Learn about resourcing and budgeting in your company
Most big companies do resource planning in cycles. Sometimes it is annual, bi-annual, or quarterly. Learn how your company does budgeting and resourcing. Your finance peer or partner is a key to this. If you don’t know who they are, find them. Invite them to a virtual coffee and ask them to get a better understanding of how resourcing and budgeting works and what are the upcoming timelines for the next cycle.
The timing of your ask is critical to your ability to actually prepare in advance and ask within a time that the leadership is actually able to give you the resourcing you need to execute.
Focus on the work
Now that you know how the funding cycle works, it is time to build the right relationships and get prepared.

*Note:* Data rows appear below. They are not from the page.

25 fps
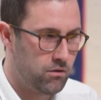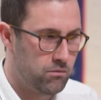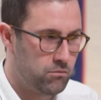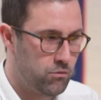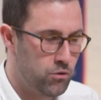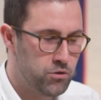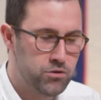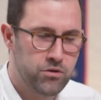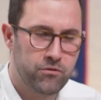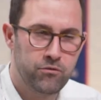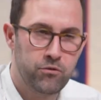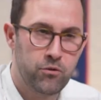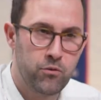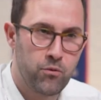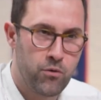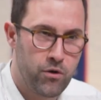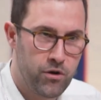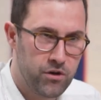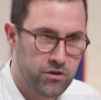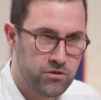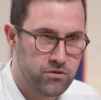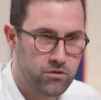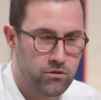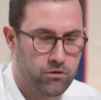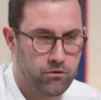Most of the
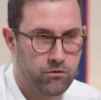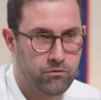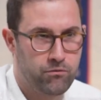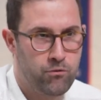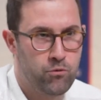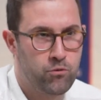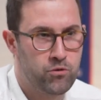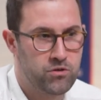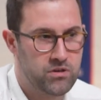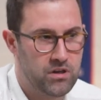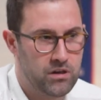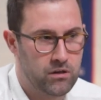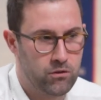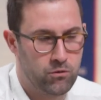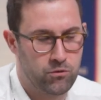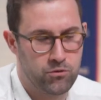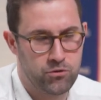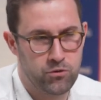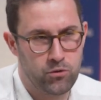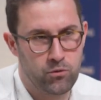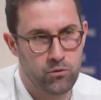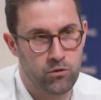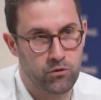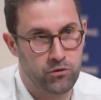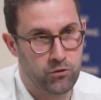awards are focusing
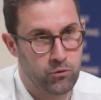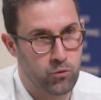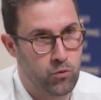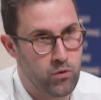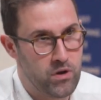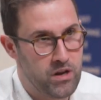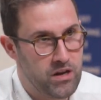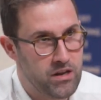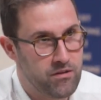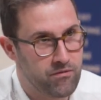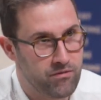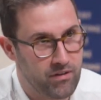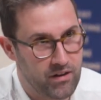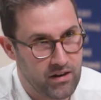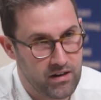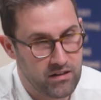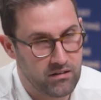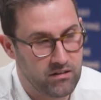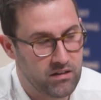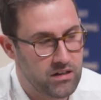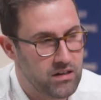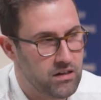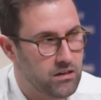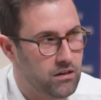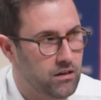also on the creative
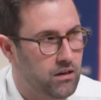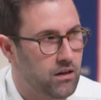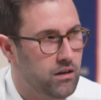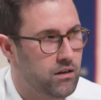ID,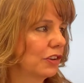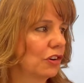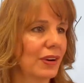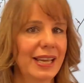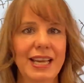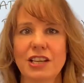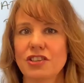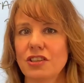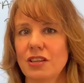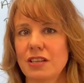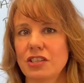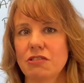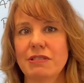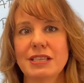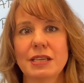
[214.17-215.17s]
kitchen
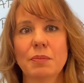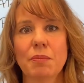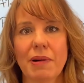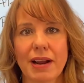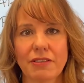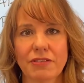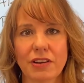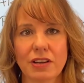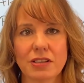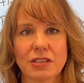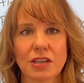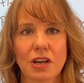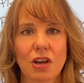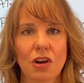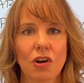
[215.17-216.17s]
as you're eating breakfast,
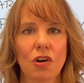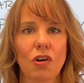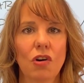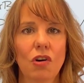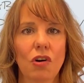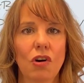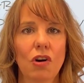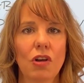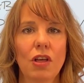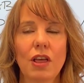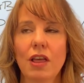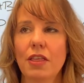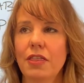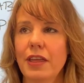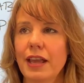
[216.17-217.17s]
or
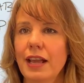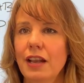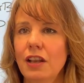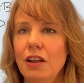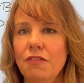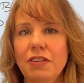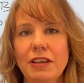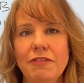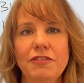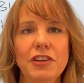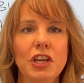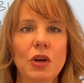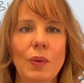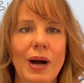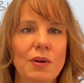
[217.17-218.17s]
the lovely
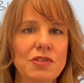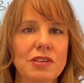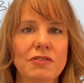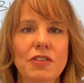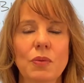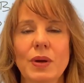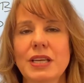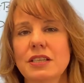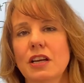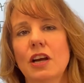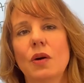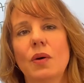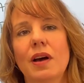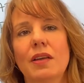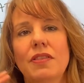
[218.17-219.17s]
view out of the
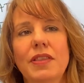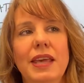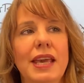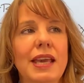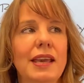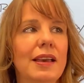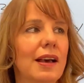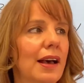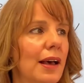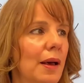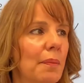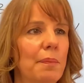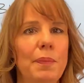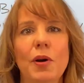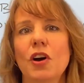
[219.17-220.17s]
window at the
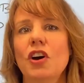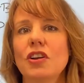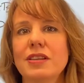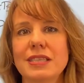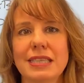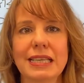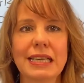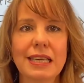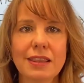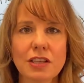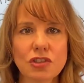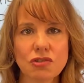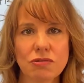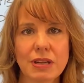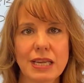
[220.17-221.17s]
birds singing in the
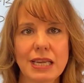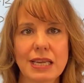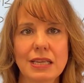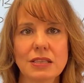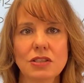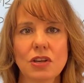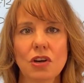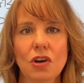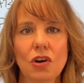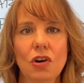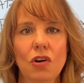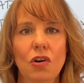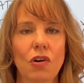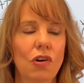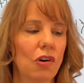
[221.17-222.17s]
trees,
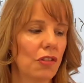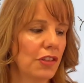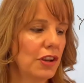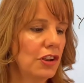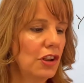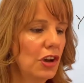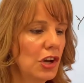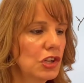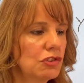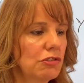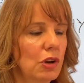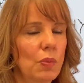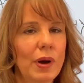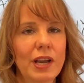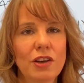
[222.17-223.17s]
or the
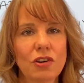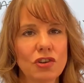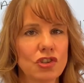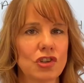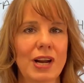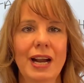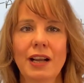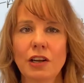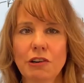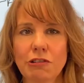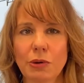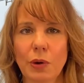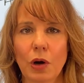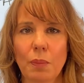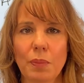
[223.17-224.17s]
nursery where your child
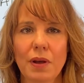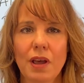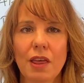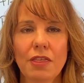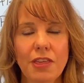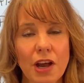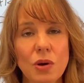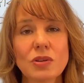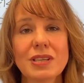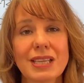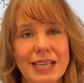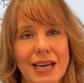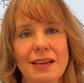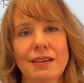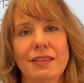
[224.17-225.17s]
grew up. Those are the
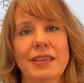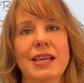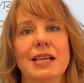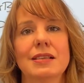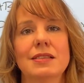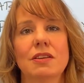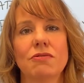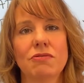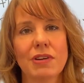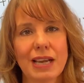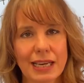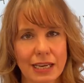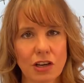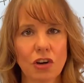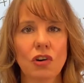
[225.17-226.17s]
kind of things that
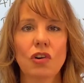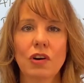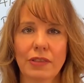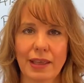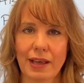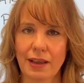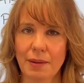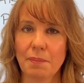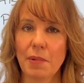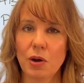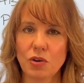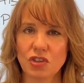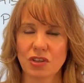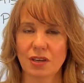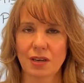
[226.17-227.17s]
really hook that
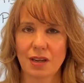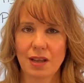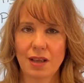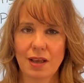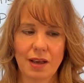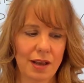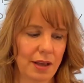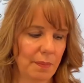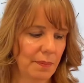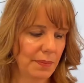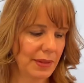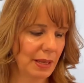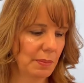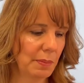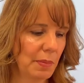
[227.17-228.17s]

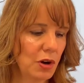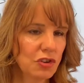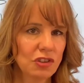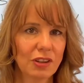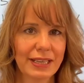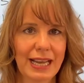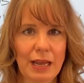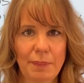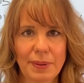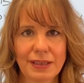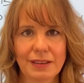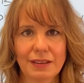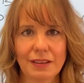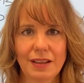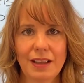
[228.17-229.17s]
emotional
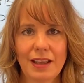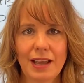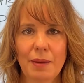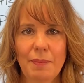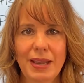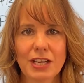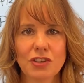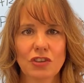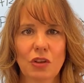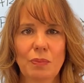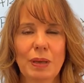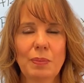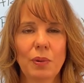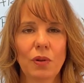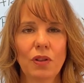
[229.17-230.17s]
capital and make sure that
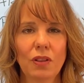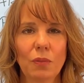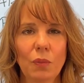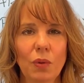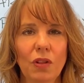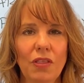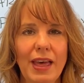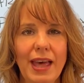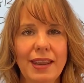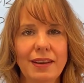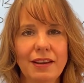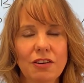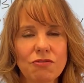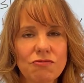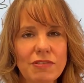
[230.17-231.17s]
people will
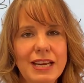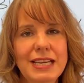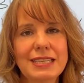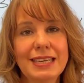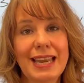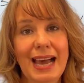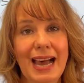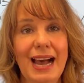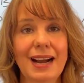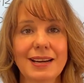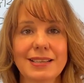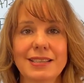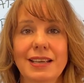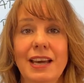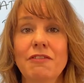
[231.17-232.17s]
then read and
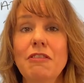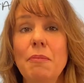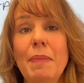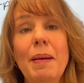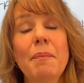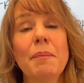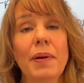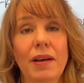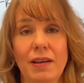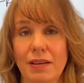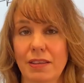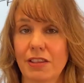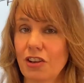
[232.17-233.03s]
act and remember theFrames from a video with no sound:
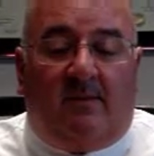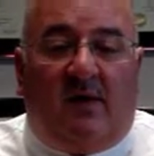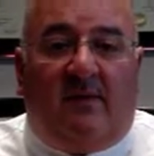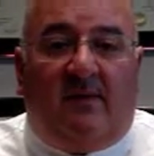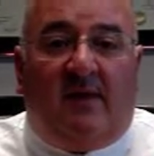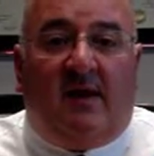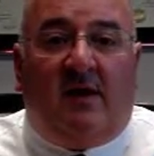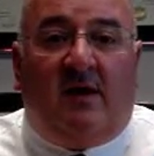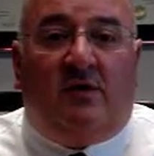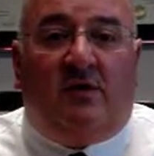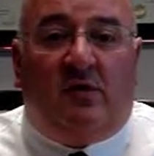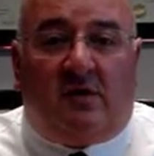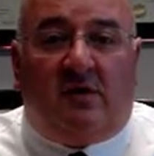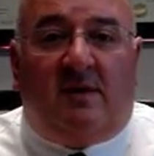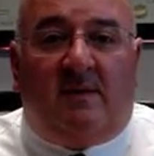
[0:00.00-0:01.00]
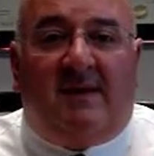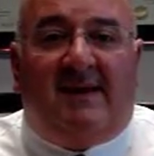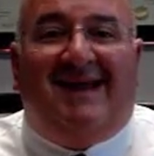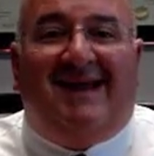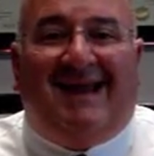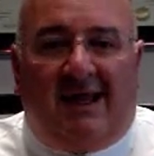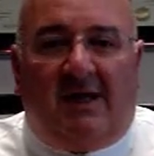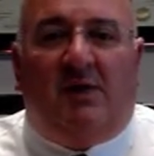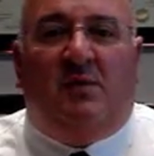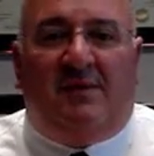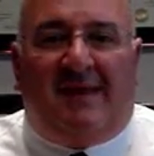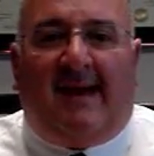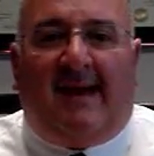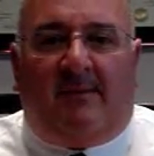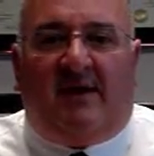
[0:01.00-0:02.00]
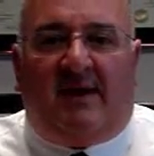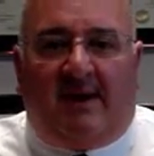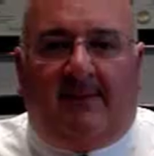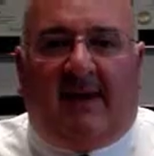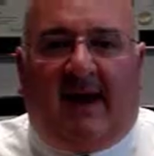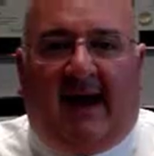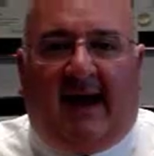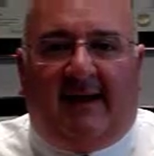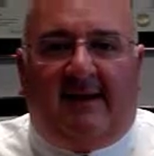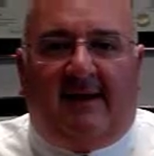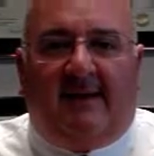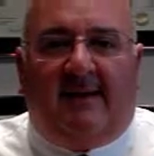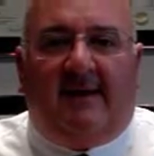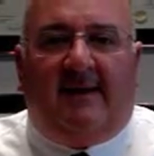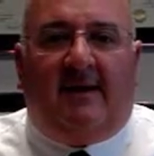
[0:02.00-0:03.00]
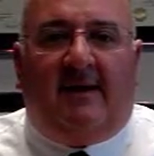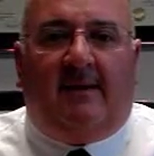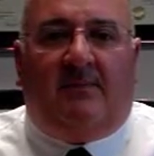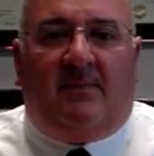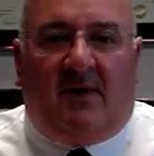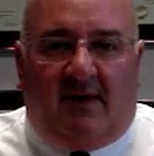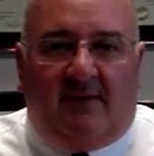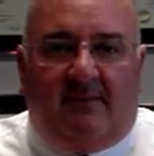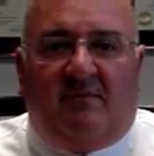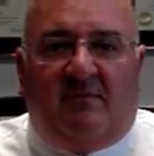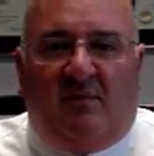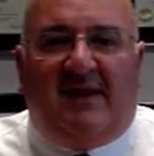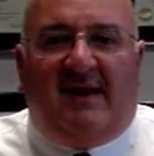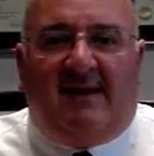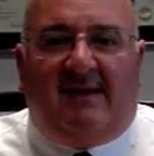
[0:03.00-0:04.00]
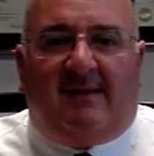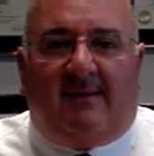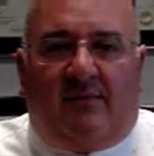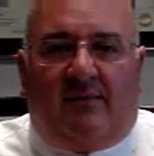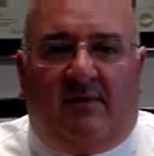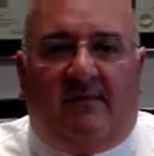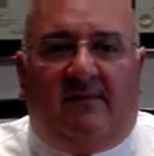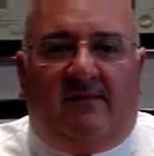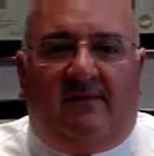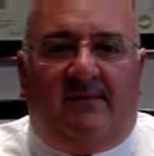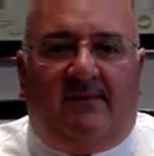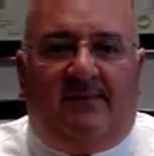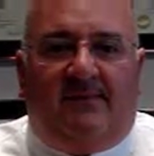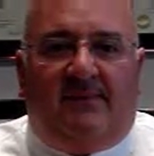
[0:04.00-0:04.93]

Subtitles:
Well, usually we can get you that money back, but we need some proof.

If there is anything to take out of this post it is that your focus shouldn’t be on resourcing, it should be on the outcome you’re trying to help the company achieve. What are we trying to achieve together as a cross-functional team and what is it going to take to achieve it?
This is not only important because it is the right thing to do, it is important because it shifts the tone of your role into business leadership instead of just design leadership. You want to be seen in the organization as a competent business and design leader not one or the other.
Depending on how your organization is structured, it is generally best to start working with the product leadership team on the roadmap they have for the next quarter or year.
As we tried and failed through multiple cycles of this, we came up with a clear format for how we do this.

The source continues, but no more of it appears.